(Saved data entries)
------------------------

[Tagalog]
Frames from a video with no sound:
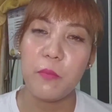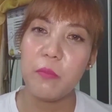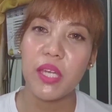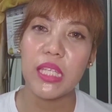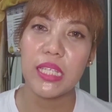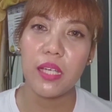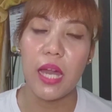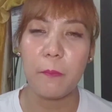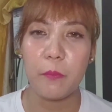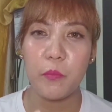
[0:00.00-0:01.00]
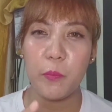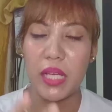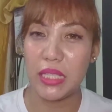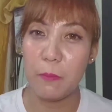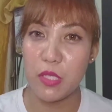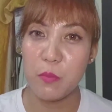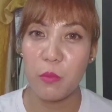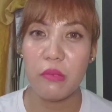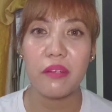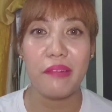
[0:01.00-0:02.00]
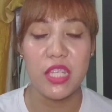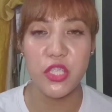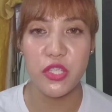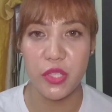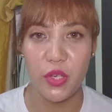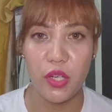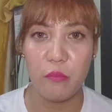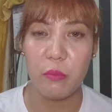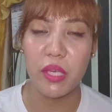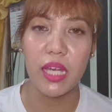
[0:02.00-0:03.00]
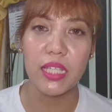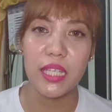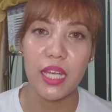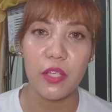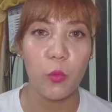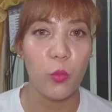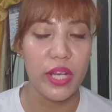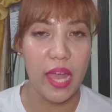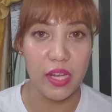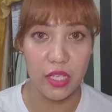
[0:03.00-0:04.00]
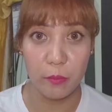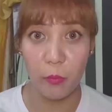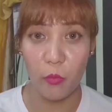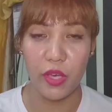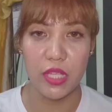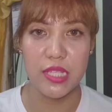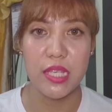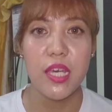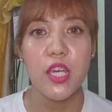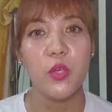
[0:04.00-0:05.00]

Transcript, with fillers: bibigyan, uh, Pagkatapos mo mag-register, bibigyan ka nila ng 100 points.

------------------------

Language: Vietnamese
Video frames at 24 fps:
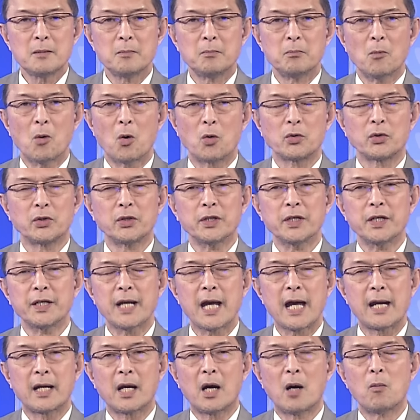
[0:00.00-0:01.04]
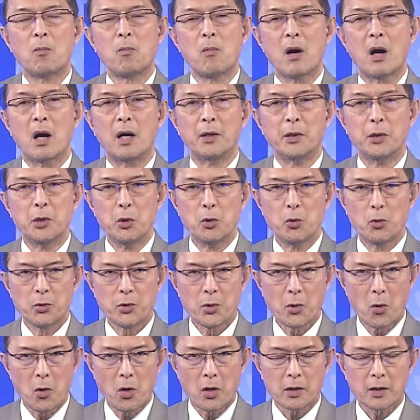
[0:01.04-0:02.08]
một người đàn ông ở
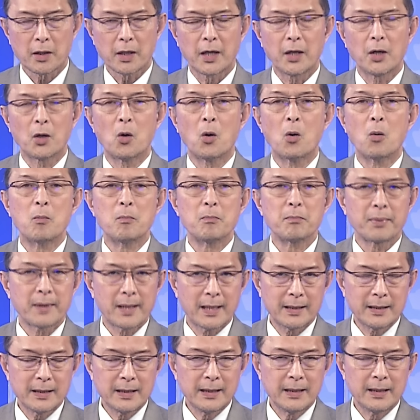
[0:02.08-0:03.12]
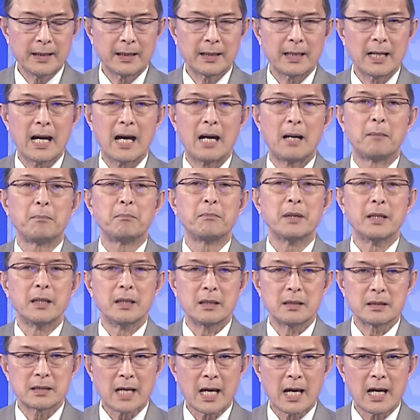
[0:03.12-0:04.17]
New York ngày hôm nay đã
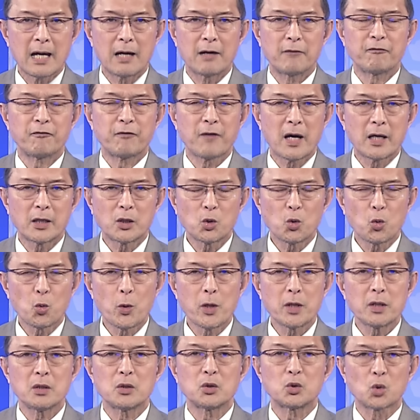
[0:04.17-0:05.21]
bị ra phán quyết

------------------------

# [WORK TASK]
Repeat, without pictures, exactly the lines of the data above from the one containing "Frames from a" through the one containing "Transcript, with fillers: bibigyan, uh, Pagkatapos", including both and adding nothing.

# [SOLUTION FOR THIS PROBLEM]
Frames from a video with no sound:
[0:00.00-0:01.00]
[0:01.00-0:02.00]
[0:02.00-0:03.00]
[0:03.00-0:04.00]
[0:04.00-0:05.00]

Transcript, with fillers: bibigyan, uh, Pagkatapos mo mag-register, bibigyan ka nila ng 100 points.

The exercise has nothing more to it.